Task requirements - The material below contains a line with "[22.17-23.17s]" and a line with "Transcript: This was". Copy exactly those two lines and all lines between them.

Data under study -
########################################

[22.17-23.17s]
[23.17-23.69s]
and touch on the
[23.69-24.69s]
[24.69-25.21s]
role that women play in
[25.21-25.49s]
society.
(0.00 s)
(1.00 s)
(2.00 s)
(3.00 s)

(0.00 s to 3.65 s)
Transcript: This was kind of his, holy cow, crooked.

########################################

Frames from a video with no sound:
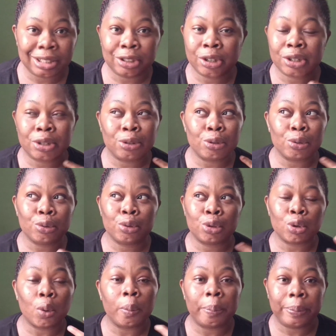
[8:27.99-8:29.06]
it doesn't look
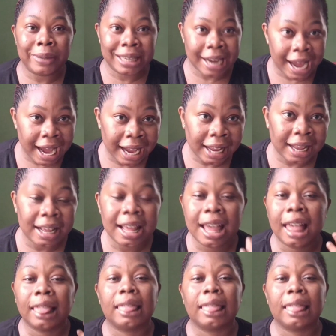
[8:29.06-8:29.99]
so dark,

########################################

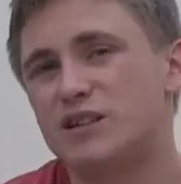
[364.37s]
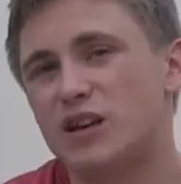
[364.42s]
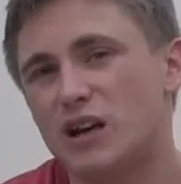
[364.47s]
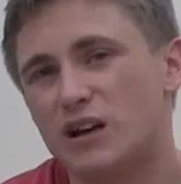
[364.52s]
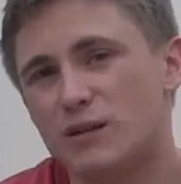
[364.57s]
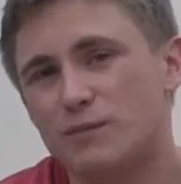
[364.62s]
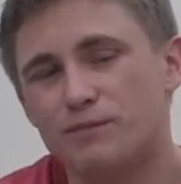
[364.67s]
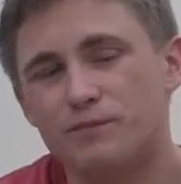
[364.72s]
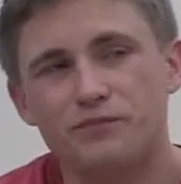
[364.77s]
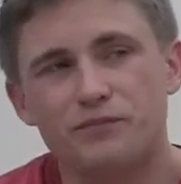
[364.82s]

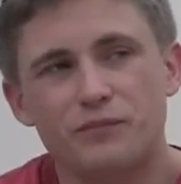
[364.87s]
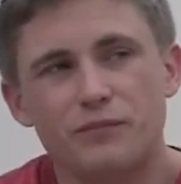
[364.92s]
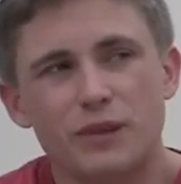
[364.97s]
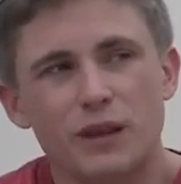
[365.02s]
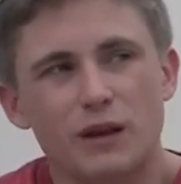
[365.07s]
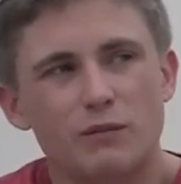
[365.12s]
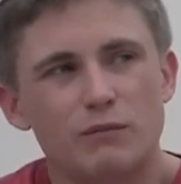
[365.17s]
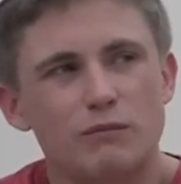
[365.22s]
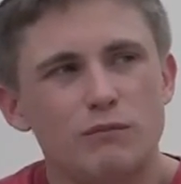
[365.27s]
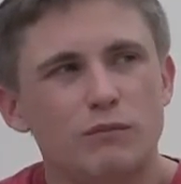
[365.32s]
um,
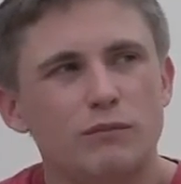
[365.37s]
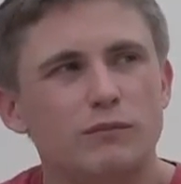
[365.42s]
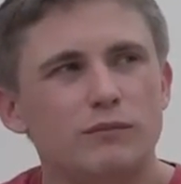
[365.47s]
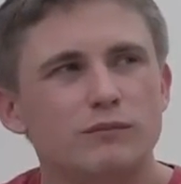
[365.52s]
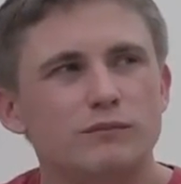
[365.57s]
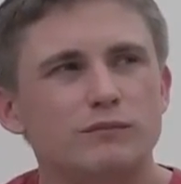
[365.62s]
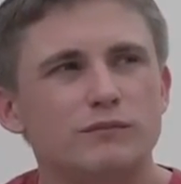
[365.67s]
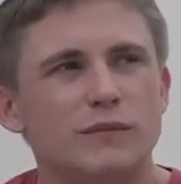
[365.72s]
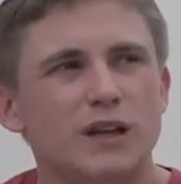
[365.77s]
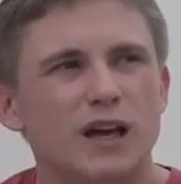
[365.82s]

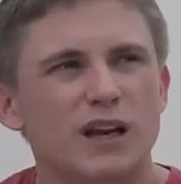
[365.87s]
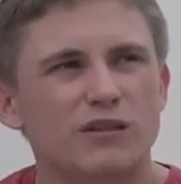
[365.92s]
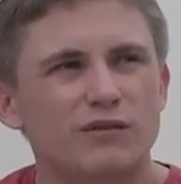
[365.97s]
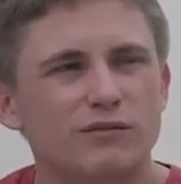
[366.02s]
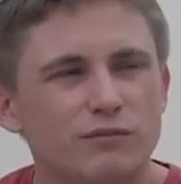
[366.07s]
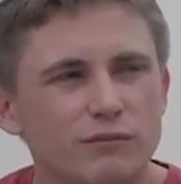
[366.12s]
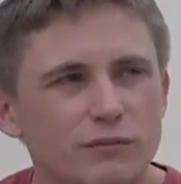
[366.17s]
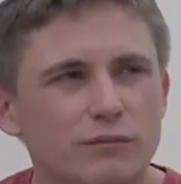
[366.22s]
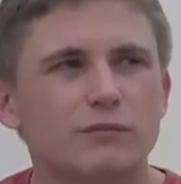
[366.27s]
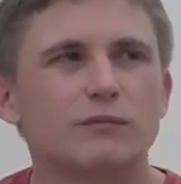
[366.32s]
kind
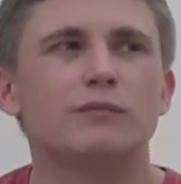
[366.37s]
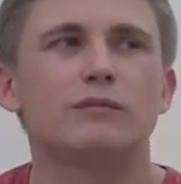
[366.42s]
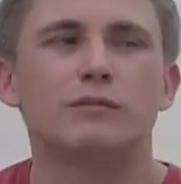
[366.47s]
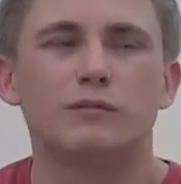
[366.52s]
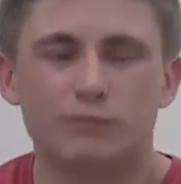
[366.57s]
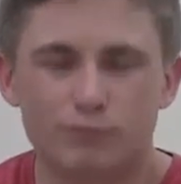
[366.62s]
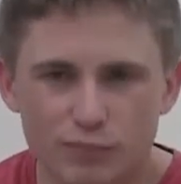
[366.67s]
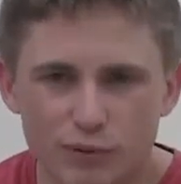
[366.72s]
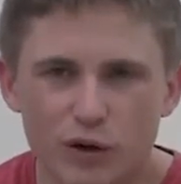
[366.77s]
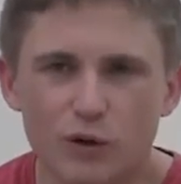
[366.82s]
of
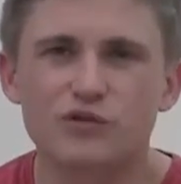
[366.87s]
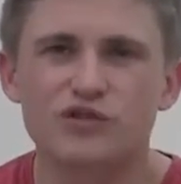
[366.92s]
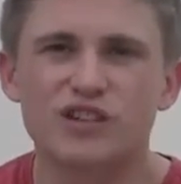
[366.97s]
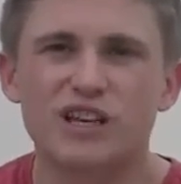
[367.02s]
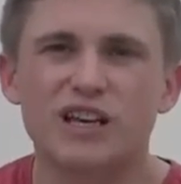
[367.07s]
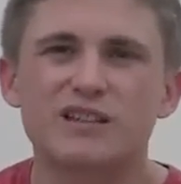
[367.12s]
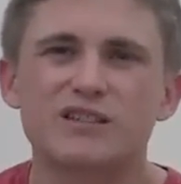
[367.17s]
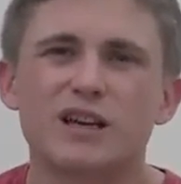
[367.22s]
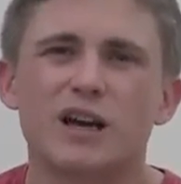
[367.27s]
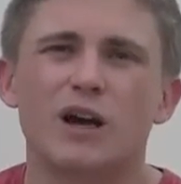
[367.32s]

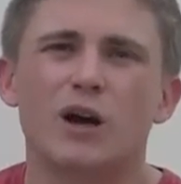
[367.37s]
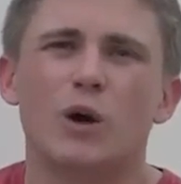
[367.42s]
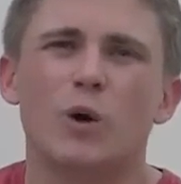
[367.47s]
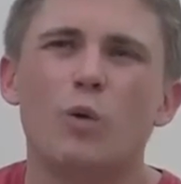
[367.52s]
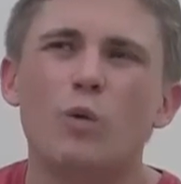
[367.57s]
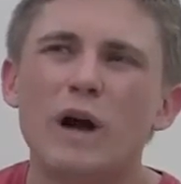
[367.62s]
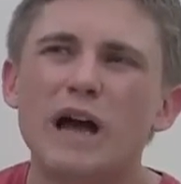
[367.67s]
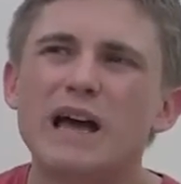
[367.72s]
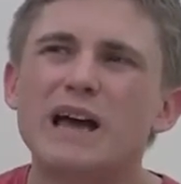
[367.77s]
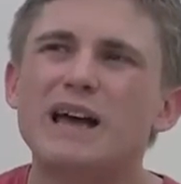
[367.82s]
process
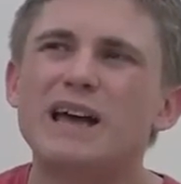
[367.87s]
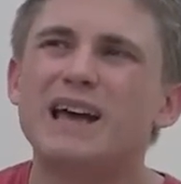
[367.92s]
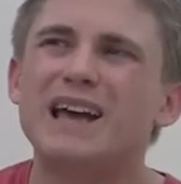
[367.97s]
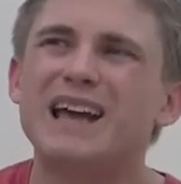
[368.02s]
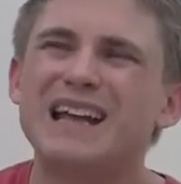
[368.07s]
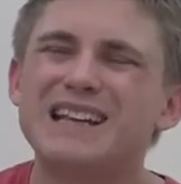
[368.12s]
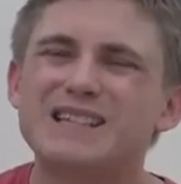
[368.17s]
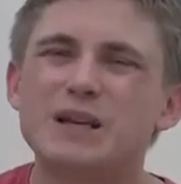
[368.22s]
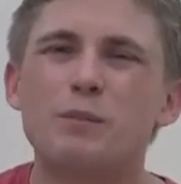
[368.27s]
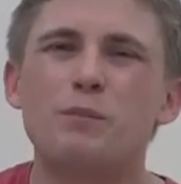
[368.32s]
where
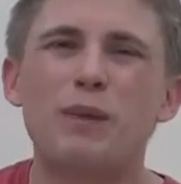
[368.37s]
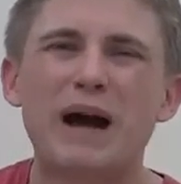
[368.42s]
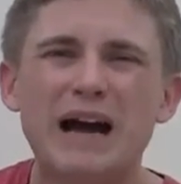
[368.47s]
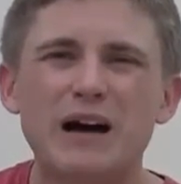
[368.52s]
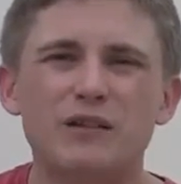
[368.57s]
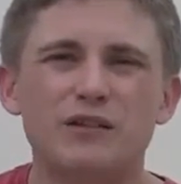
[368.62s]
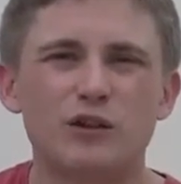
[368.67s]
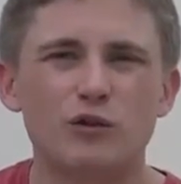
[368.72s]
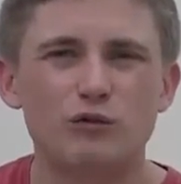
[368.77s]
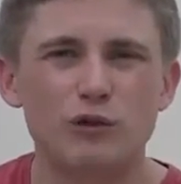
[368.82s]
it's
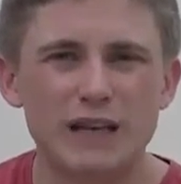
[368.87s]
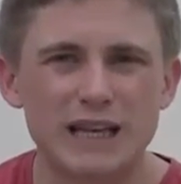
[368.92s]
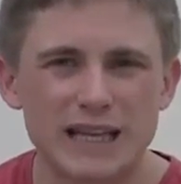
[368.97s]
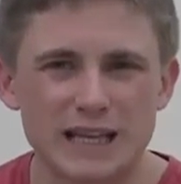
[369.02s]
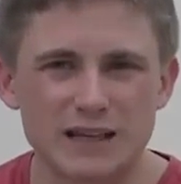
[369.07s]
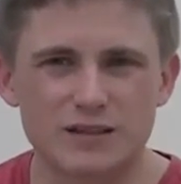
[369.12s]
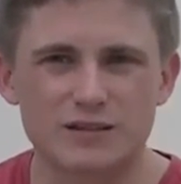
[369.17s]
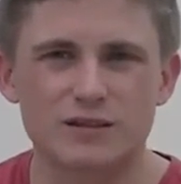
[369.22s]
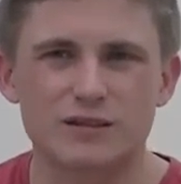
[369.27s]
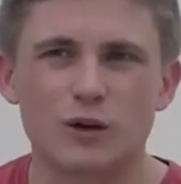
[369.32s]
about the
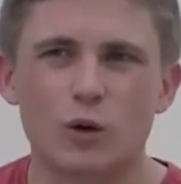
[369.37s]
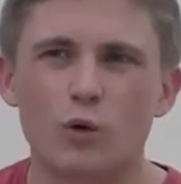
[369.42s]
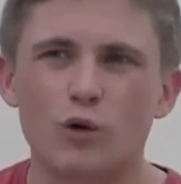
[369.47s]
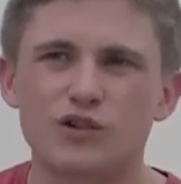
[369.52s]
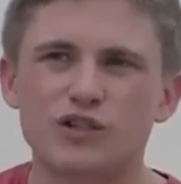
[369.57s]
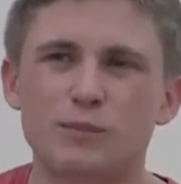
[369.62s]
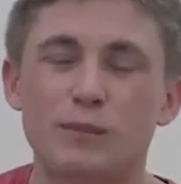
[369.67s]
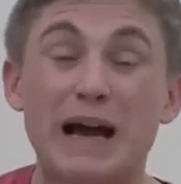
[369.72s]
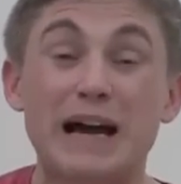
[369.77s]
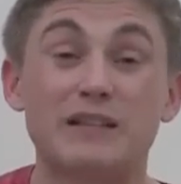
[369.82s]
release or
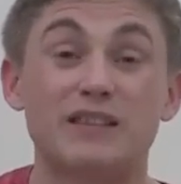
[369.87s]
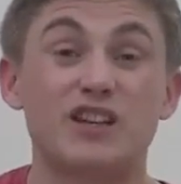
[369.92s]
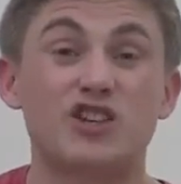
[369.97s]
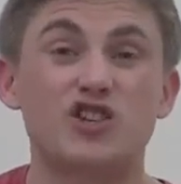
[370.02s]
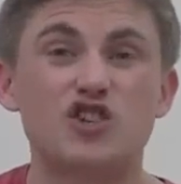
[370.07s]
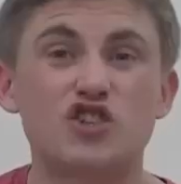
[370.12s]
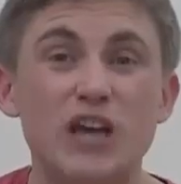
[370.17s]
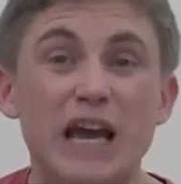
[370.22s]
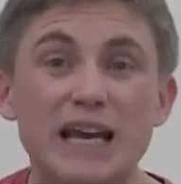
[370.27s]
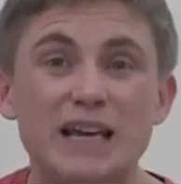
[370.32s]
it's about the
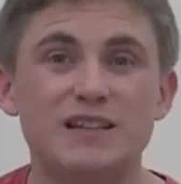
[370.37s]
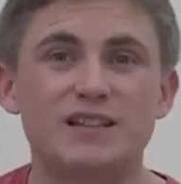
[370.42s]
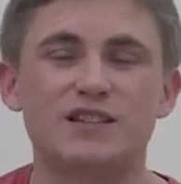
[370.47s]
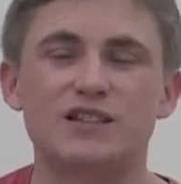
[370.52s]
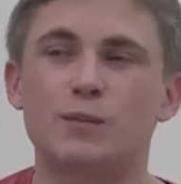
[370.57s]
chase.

########################################

Task response -
[22.17-23.17s]
[23.17-23.69s]
and touch on the
[23.69-24.69s]
[24.69-25.21s]
role that women play in
[25.21-25.49s]
society.
(0.00 s)
(1.00 s)
(2.00 s)
(3.00 s)

(0.00 s to 3.65 s)
Transcript: This was kind of his, holy cow, crooked.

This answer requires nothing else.